** Work instructions **
Everything in the records below except the images should be output exactly as written.

** Record set **
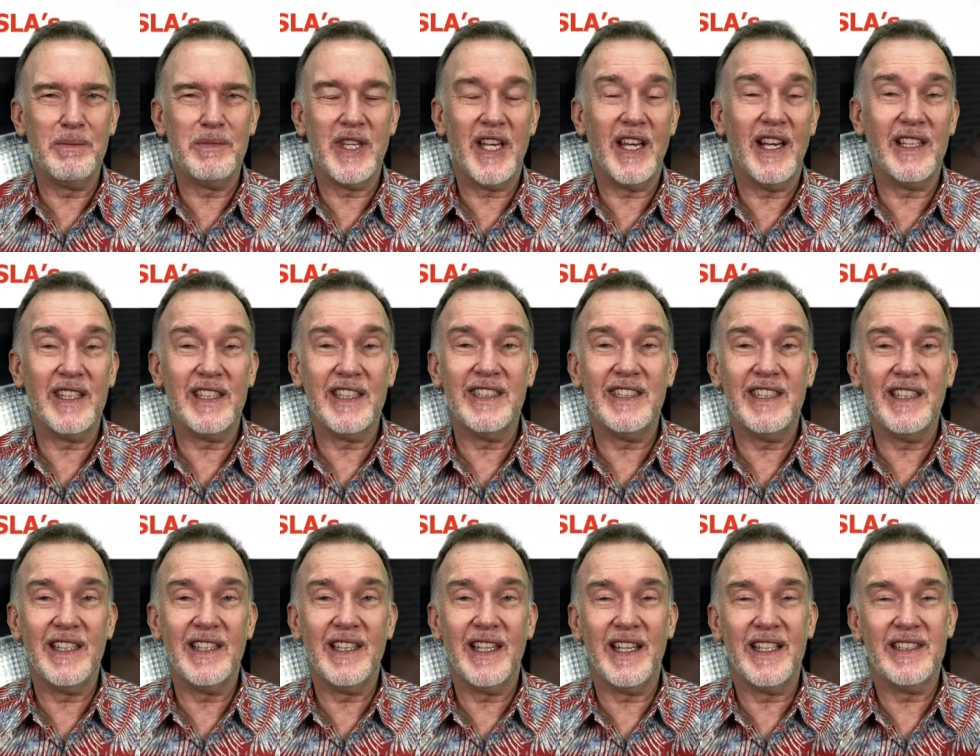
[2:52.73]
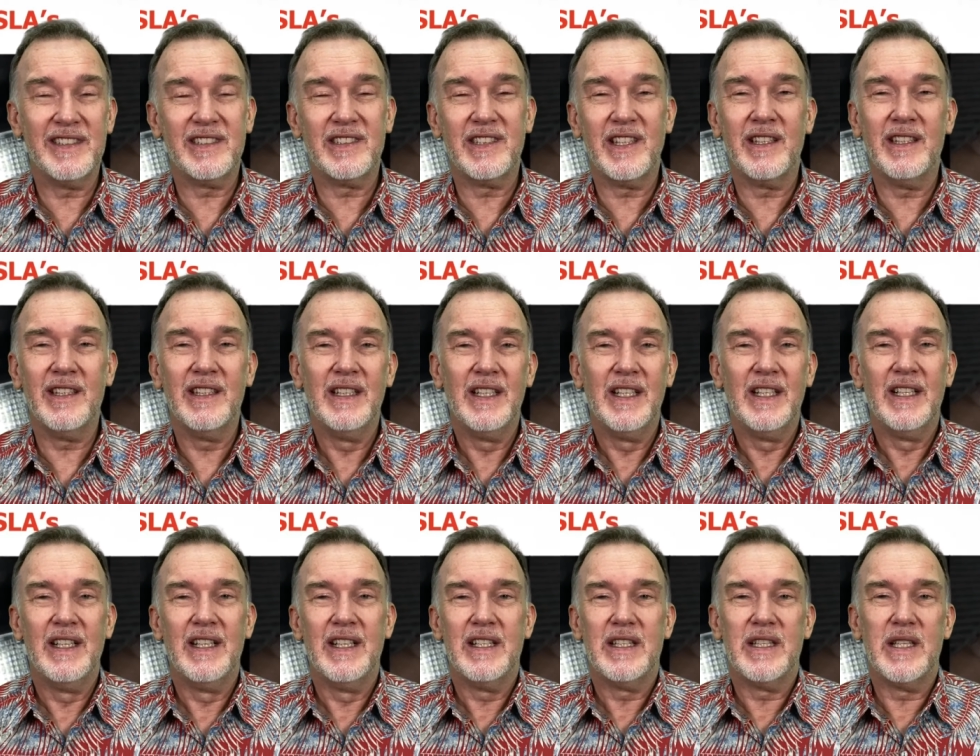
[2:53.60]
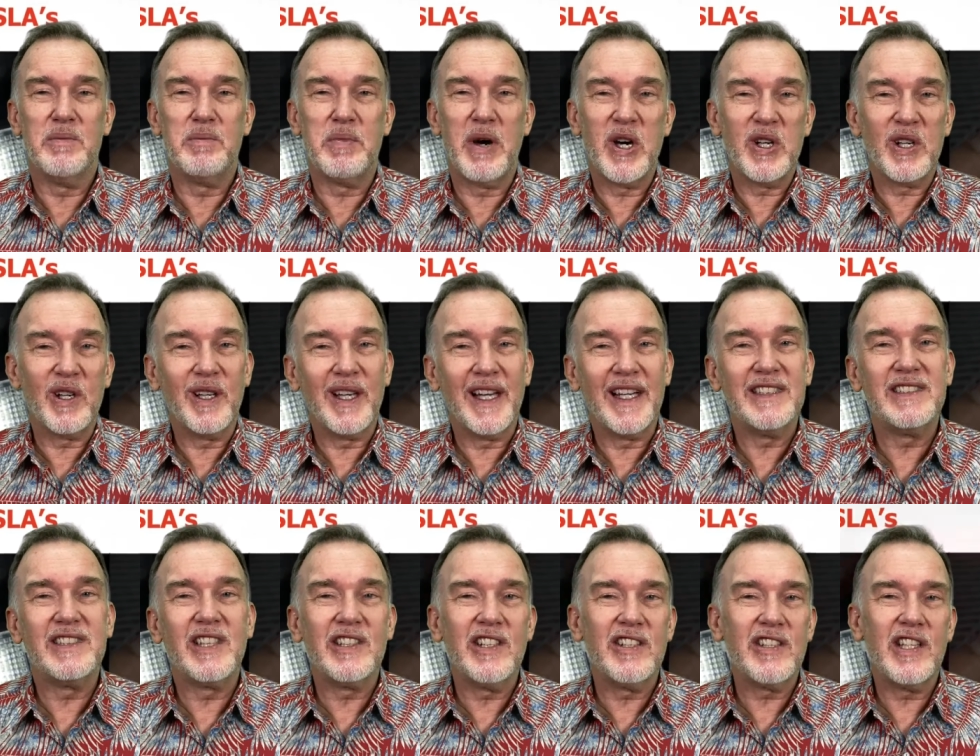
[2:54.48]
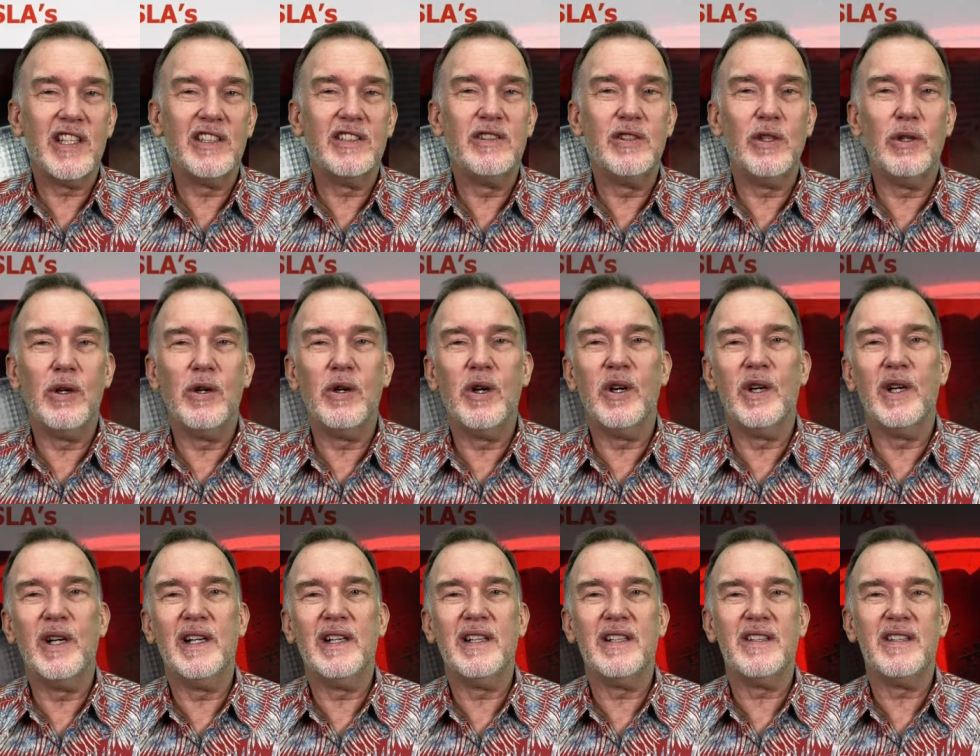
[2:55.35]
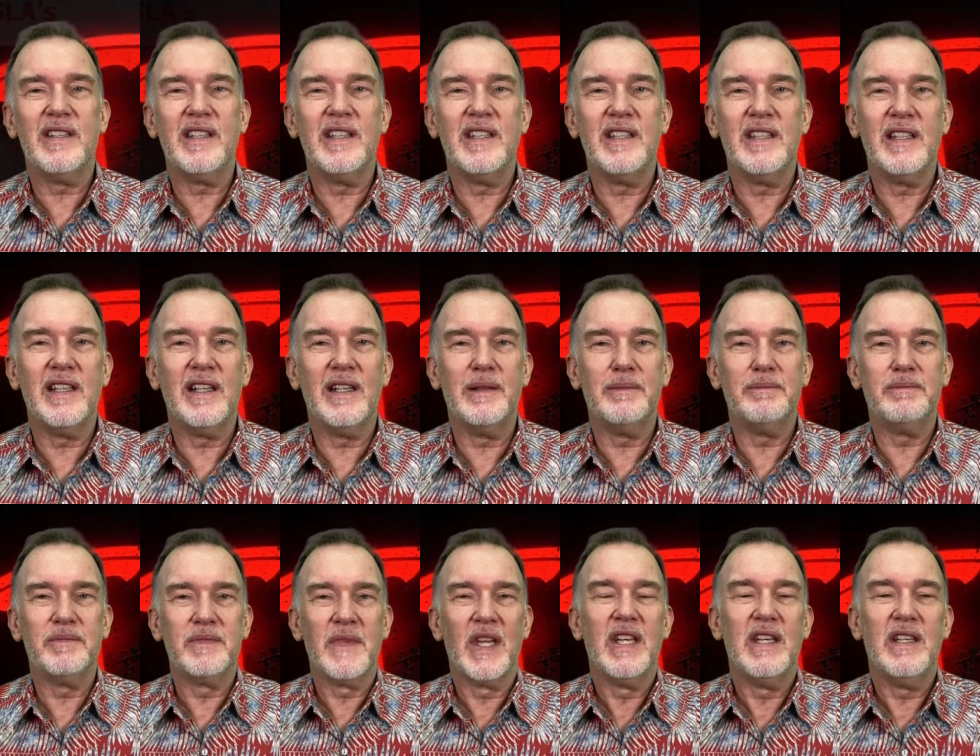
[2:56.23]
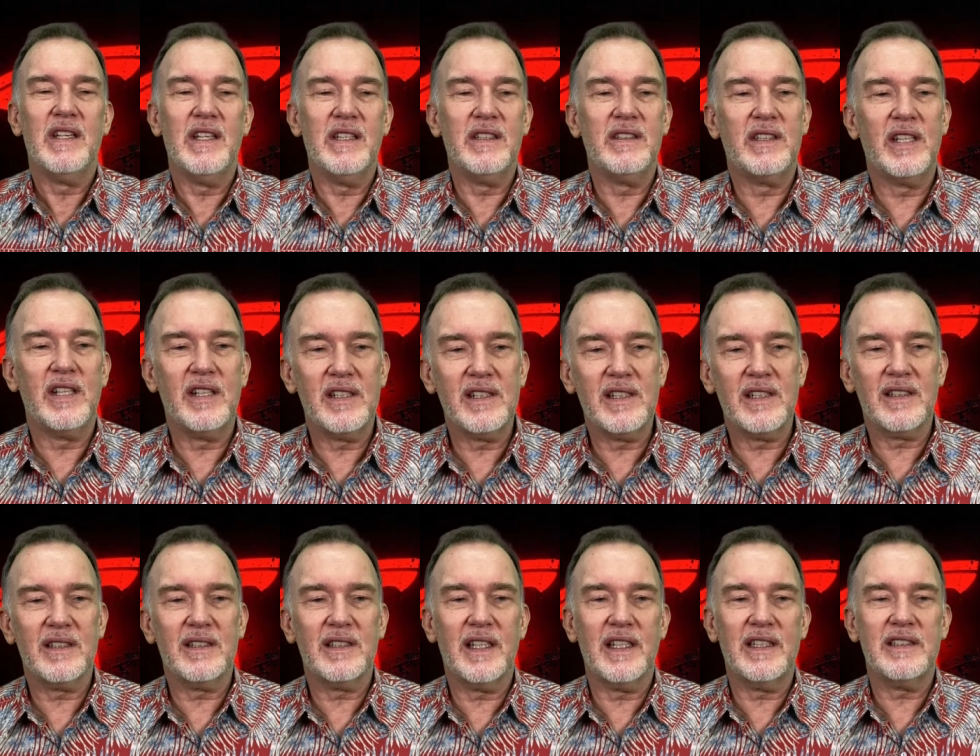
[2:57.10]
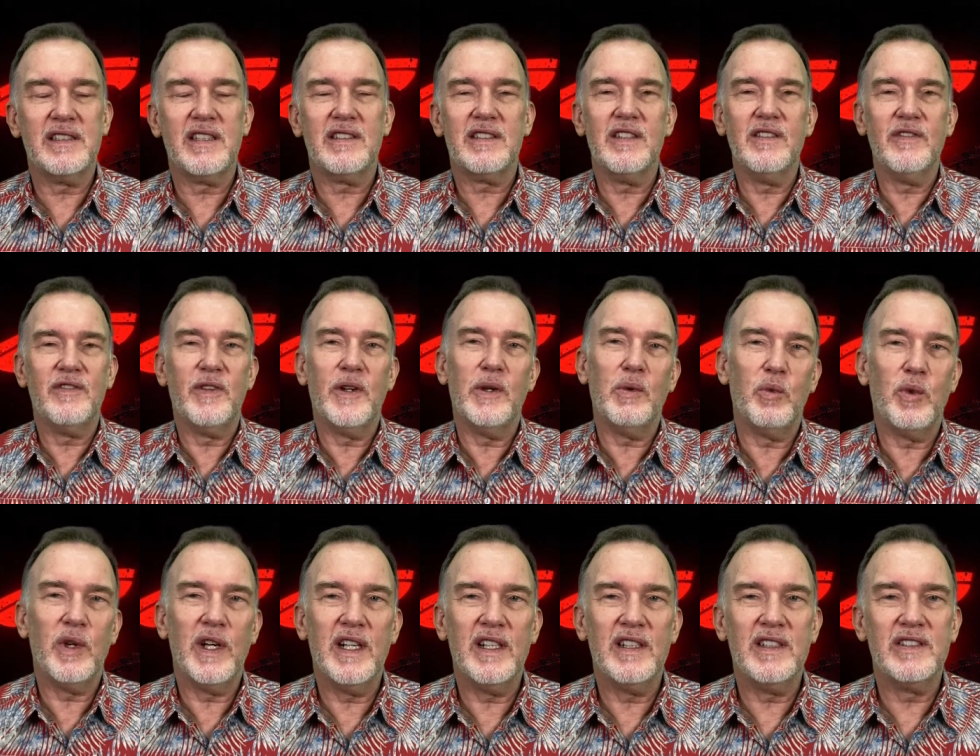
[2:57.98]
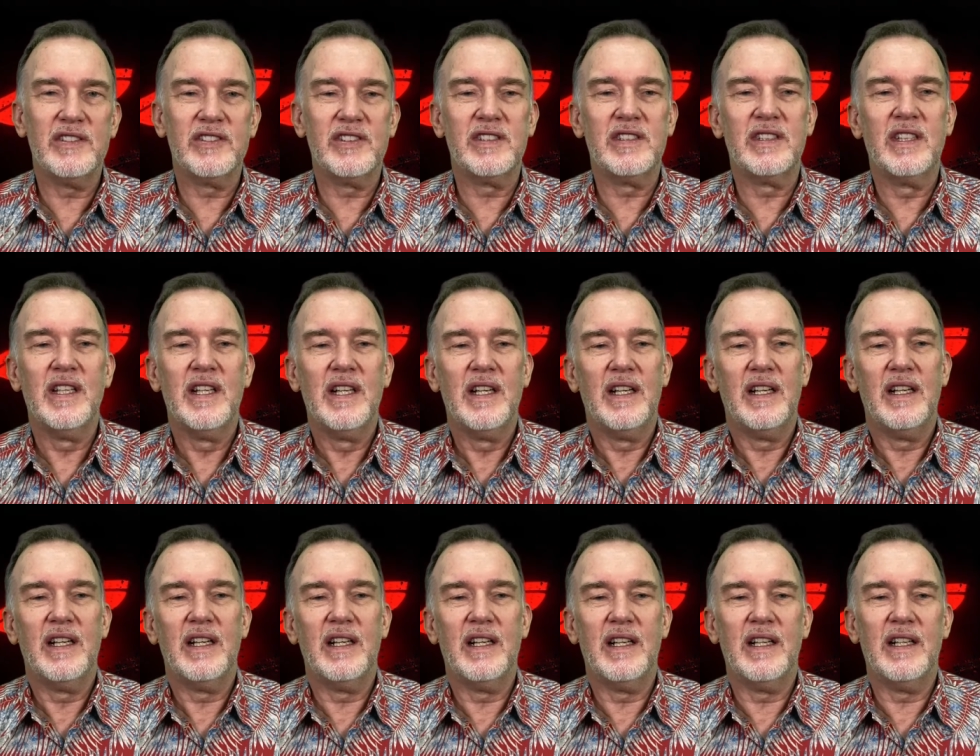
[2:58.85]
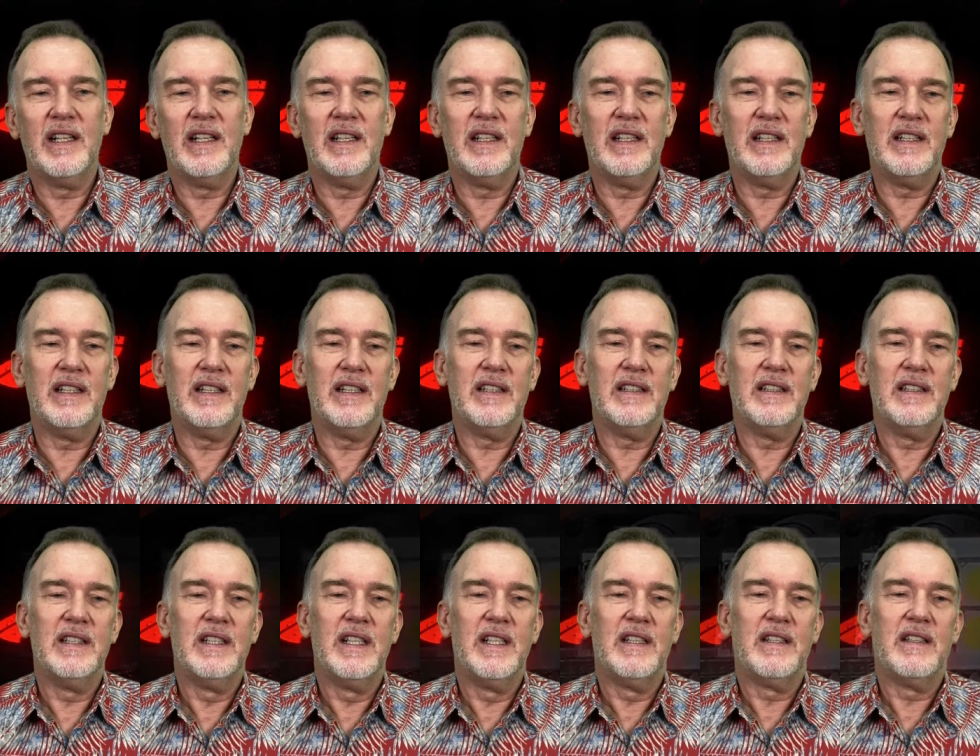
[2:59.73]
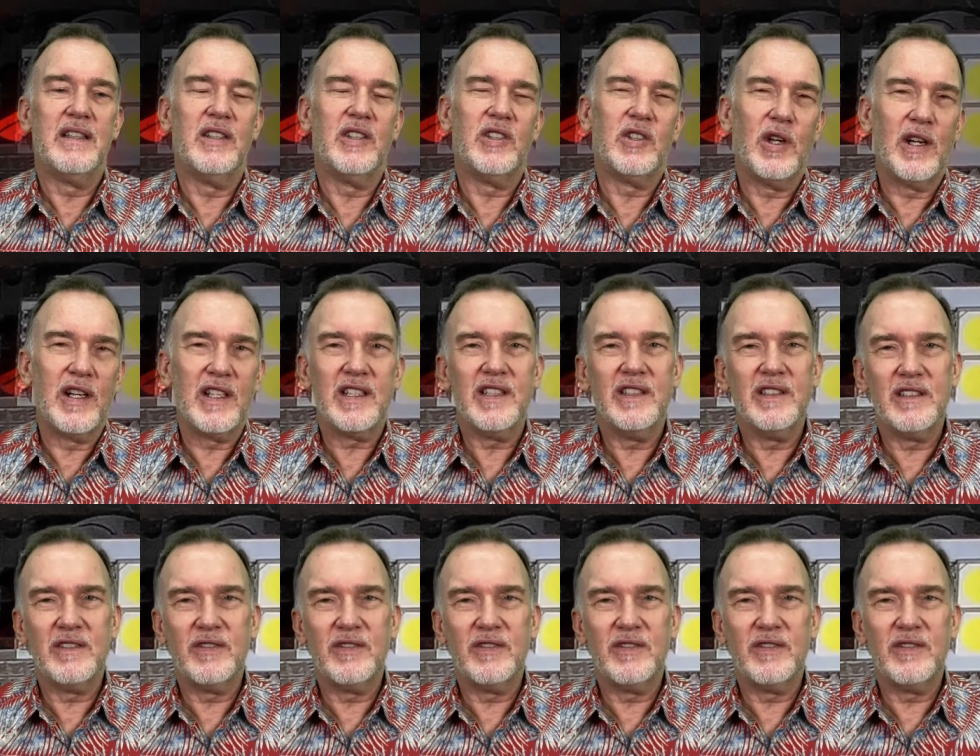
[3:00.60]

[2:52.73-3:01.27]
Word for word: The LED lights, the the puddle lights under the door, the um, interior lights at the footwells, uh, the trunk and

** Final answer **
[2:52.73]
[2:53.60]
[2:54.48]
[2:55.35]
[2:56.23]
[2:57.10]
[2:57.98]
[2:58.85]
[2:59.73]
[3:00.60]

[2:52.73-3:01.27]
Word for word: The LED lights, the the puddle lights under the door, the um, interior lights at the footwells, uh, the trunk and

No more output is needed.